Using the sample provided, a NodePort Kubernetes Service can be created like so:

$ kubectl create -f coreupdate-service-nodeport.yml
services/coreupdate

By default, the coreupdate Kubernetes Service will be available on port 30002 on every node in the Kubernetes cluster. If this port conflicts with an existing Kubernetes Service, simply modify the sample configuration file and change the value of NodePort.

Advanced Configuration

Securing CoreUpdate with TLS

Start by downloading the alternate replication controller available alongside this guide.

This replication controller expects an additional secret named coreupdate-tls-secret. The secret must contain a TLS certificate and key based on the following template:

apiVersion: v1
kind: Secret
metadata:
  namespace: coreupdate
  name: coreupdate-tls-secret
data:
  cert: {BASE64CERT}
  key: {BASE64KEY}

Base64-encode the TLS certificate and key, replacing {BASE64CERT} and {BASE64KEY} in the above template, respectively. Save this file as coreupdate-tls-secret.yml.

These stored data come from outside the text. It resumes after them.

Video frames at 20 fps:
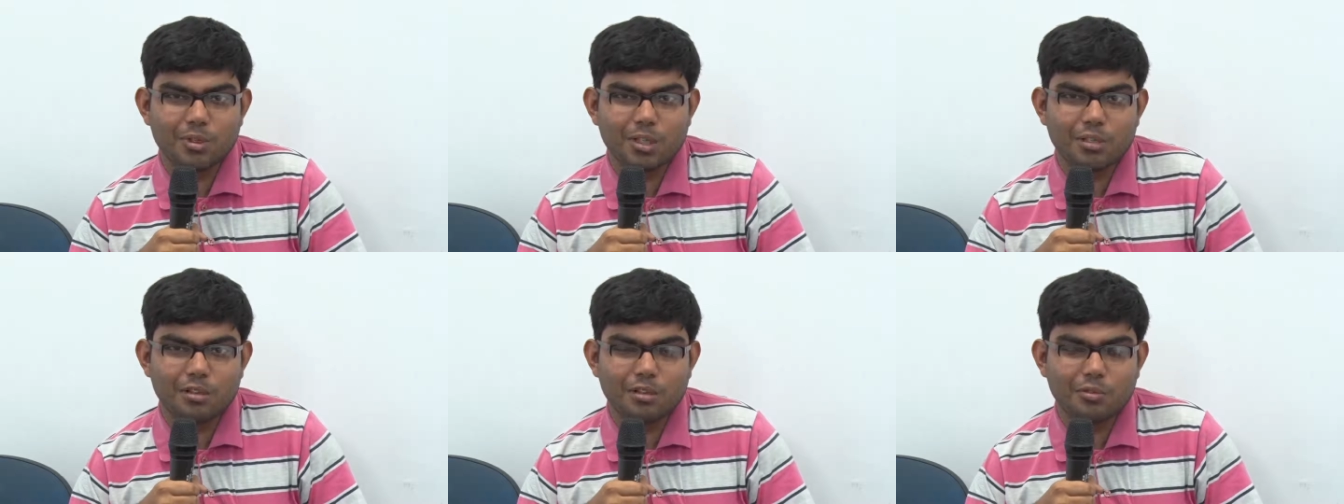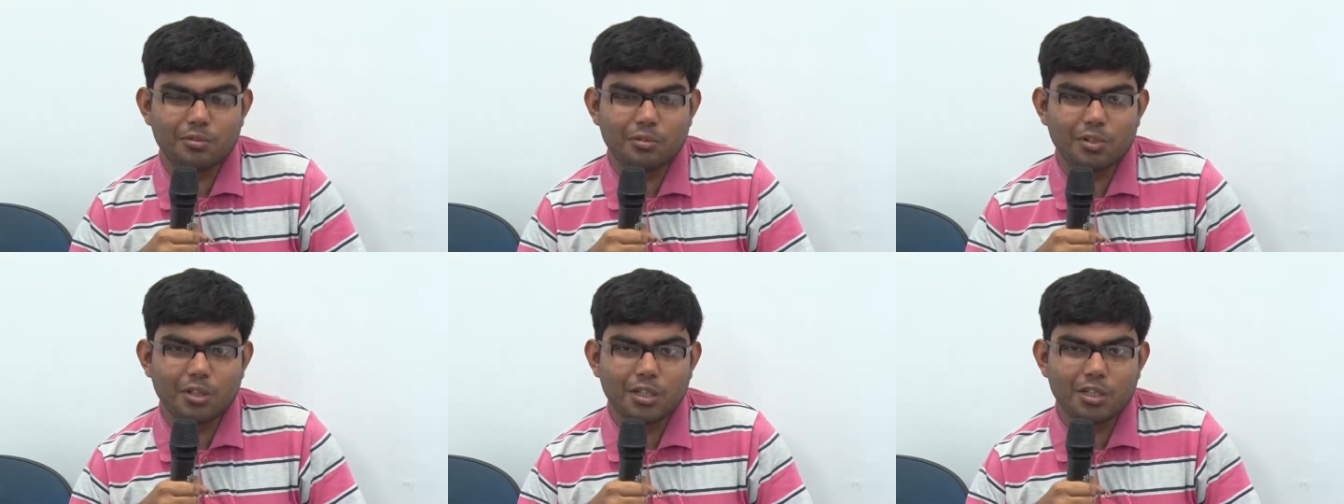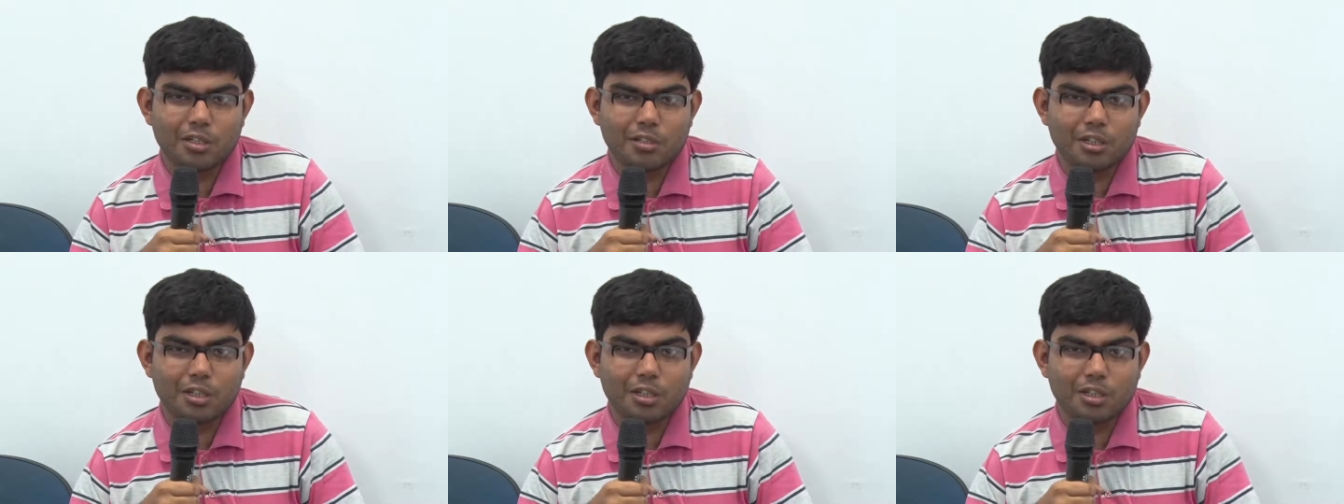for
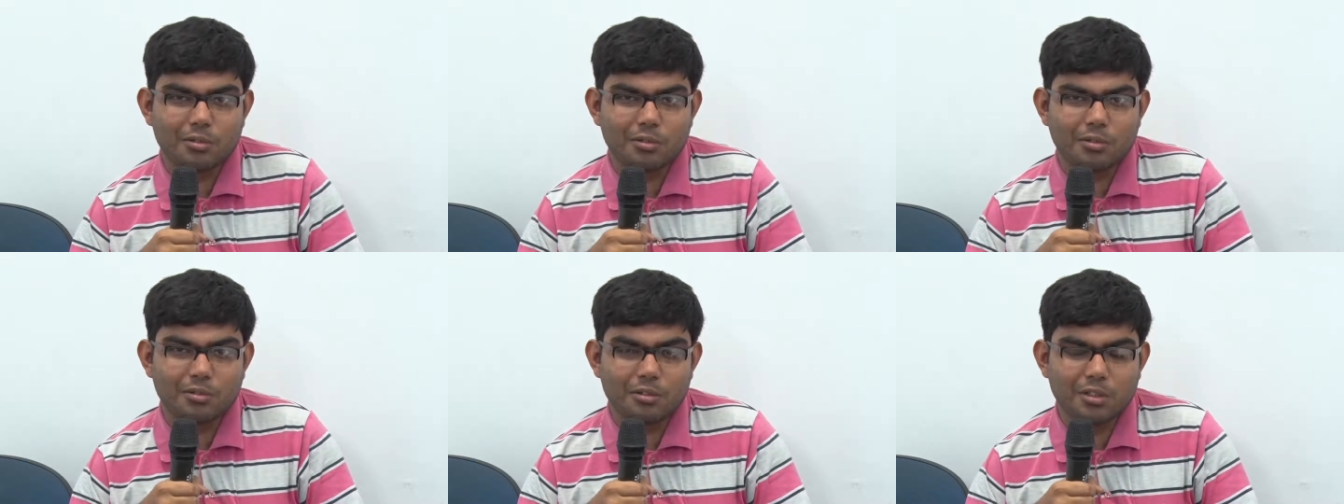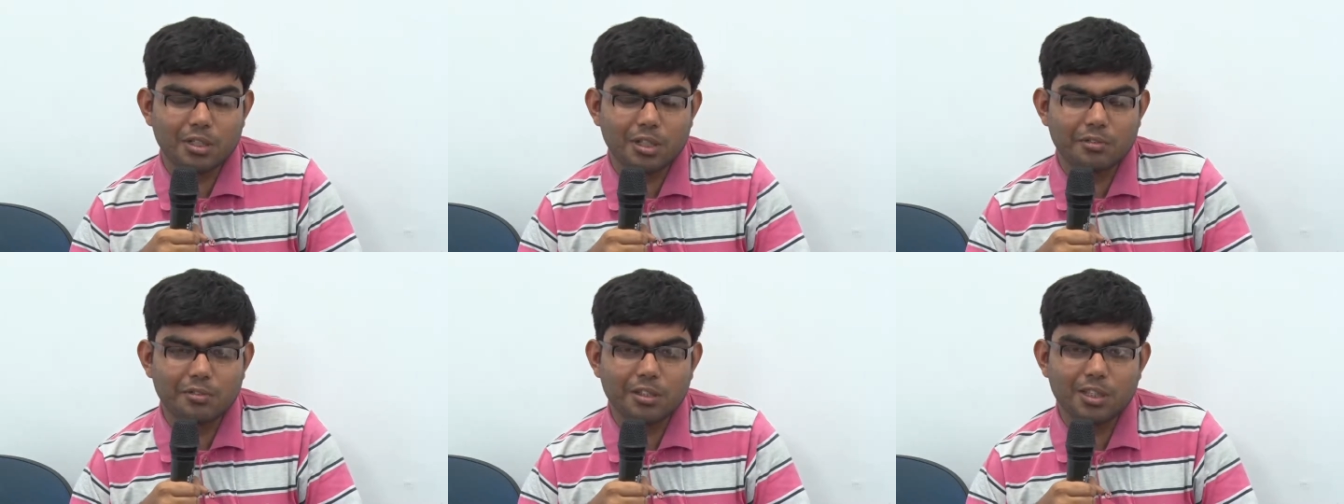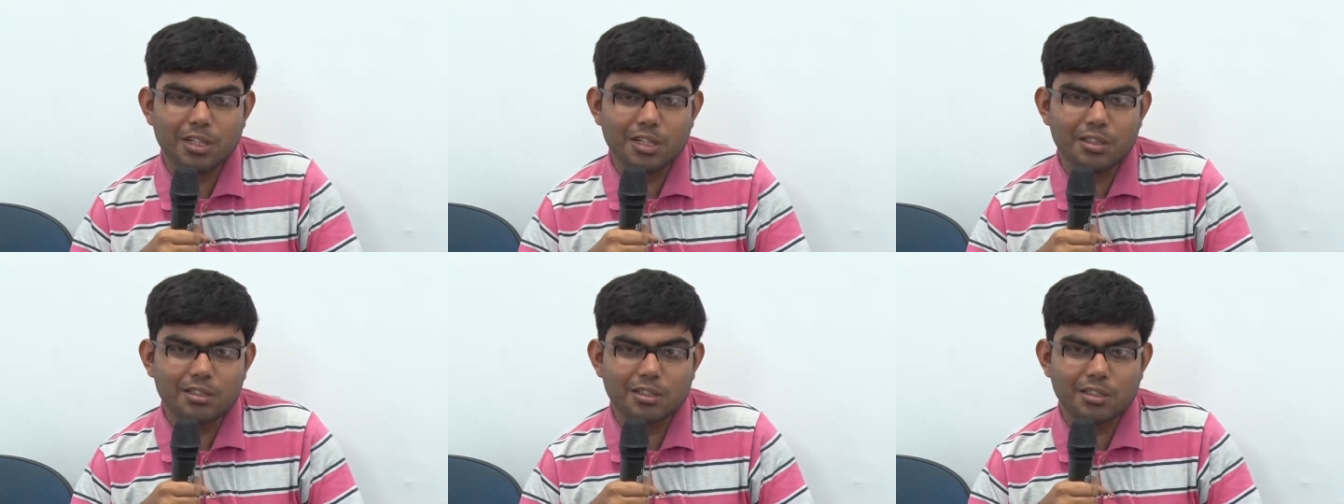
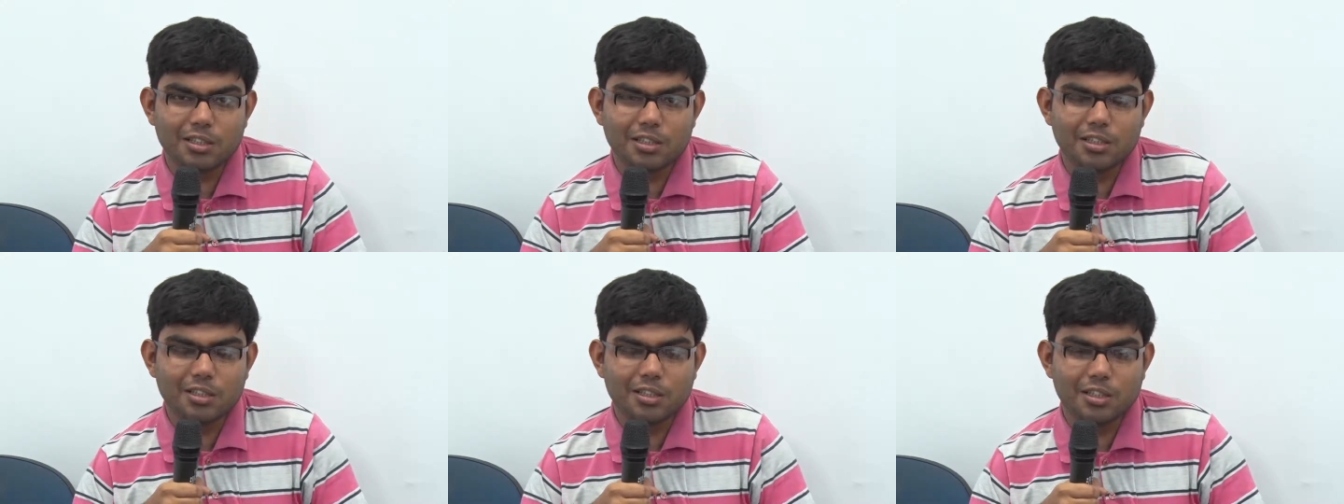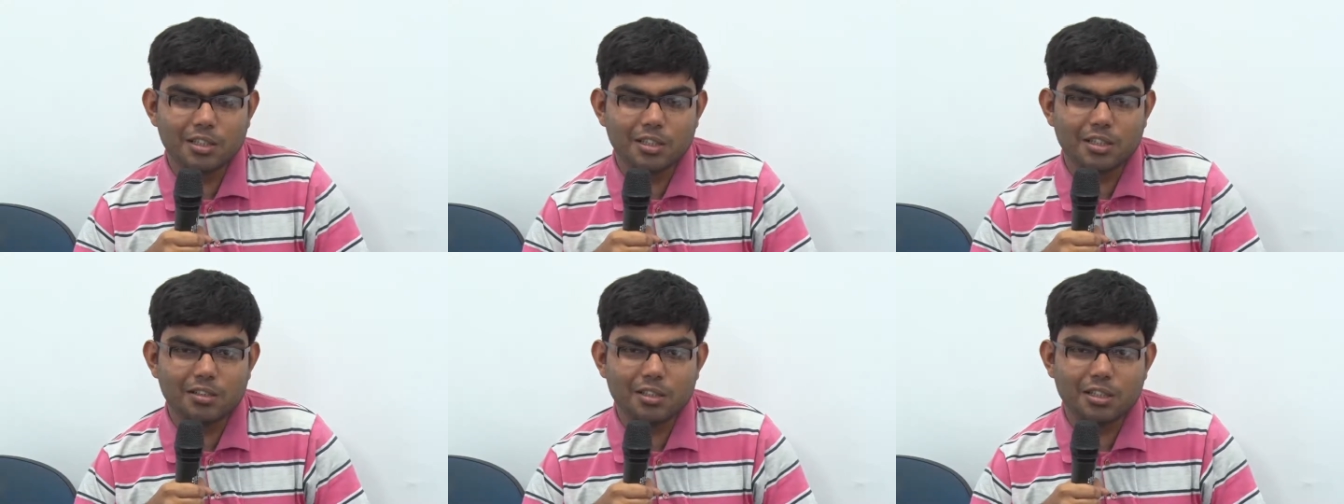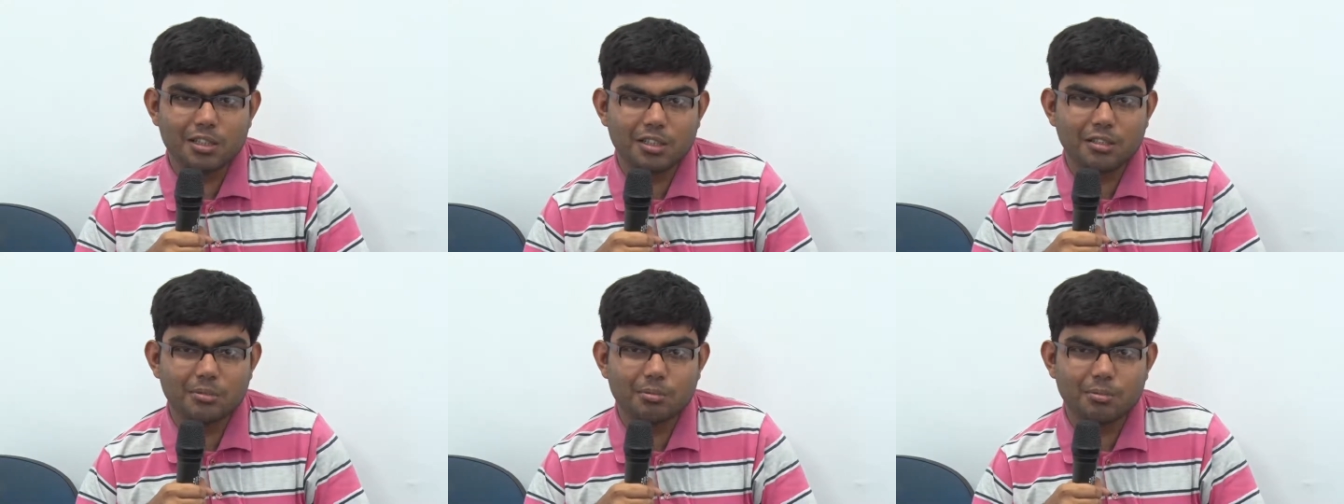referencing in
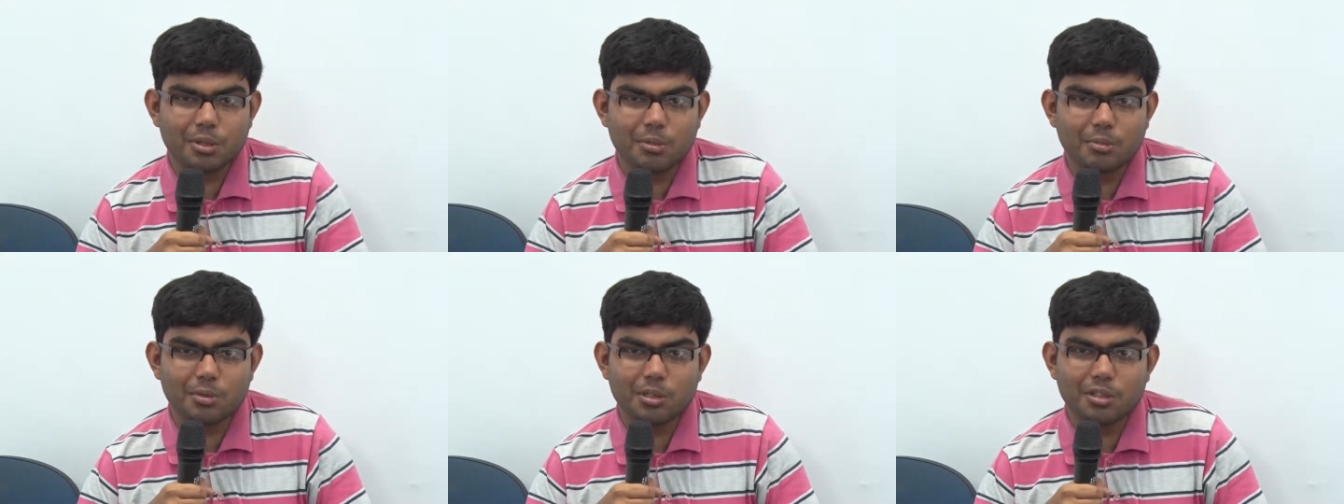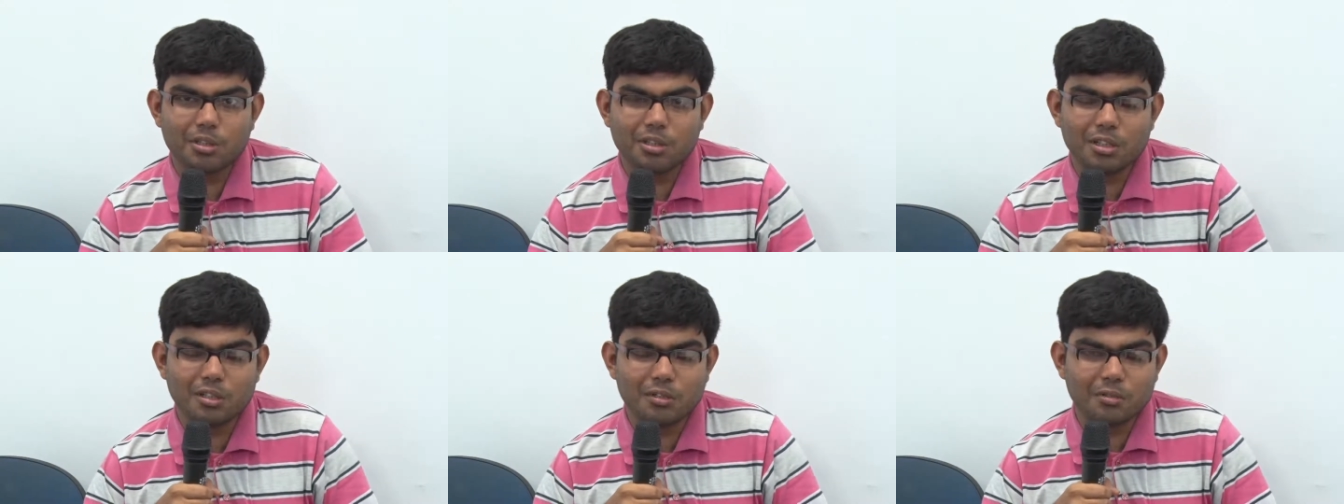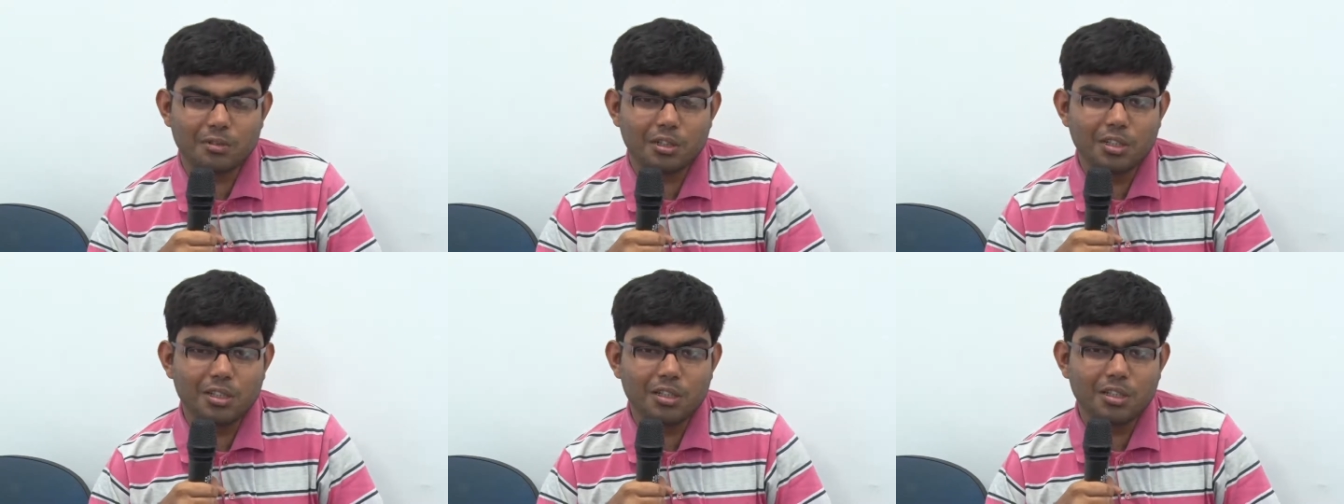the
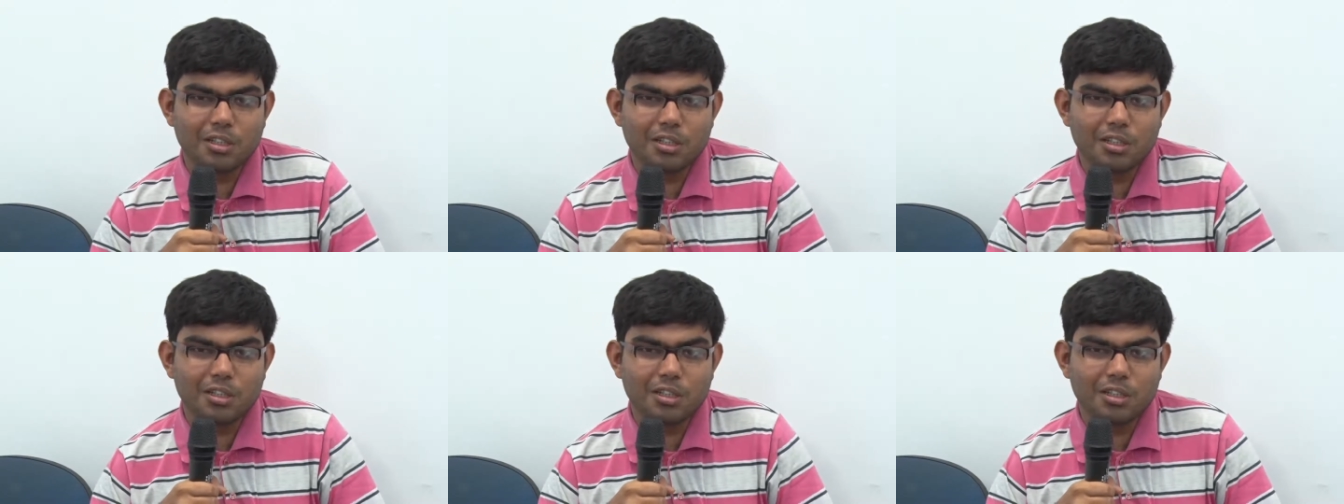bibliography,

When you construct your CoreUpdate config file, be sure to set the following options:

TLS_CERT_FILE: /etc/coreupdate-tls/cert
TLS_KEY_FILE: /etc/coreupdate-tls/key

From here, continue with the normal deployment process, being sure to create the coreupdate-tls-secret in Kubernetes, and to use the alternate replication controller. It is also suggested to use port 443 instead of port 80 when creating the necessary Kubernetes service object.

Reconfigure CoreUpdate

In the event that CoreUpdate needs to be reconfigured, take the following steps:

  1. Make any changes to the CoreUpdate config file, then construct a new config secret based on the template used during the initial deploy.
  2. Replace the existing config secret object in Kubernetes with the new object:

     $ kubectl replace -f coreupdate-config-secret.yml
     replicationcontrollers/coreupdate-app
    
  3. Scale the replication controller down to zero, causing all existing pods to be destroyed:

     $ kubectl scale --namespace=coreupdate scale --replicas=0 rc coreupdate-app
     scaled
    
  4. Now, scale the replication controller back up to size of one or more:

     $ kubectl scale --namespace=coreupdate scale --replicas=1 rc coreupdate-app
     scaled
    

At this point, CoreUpdate should be deployed using the new config secret.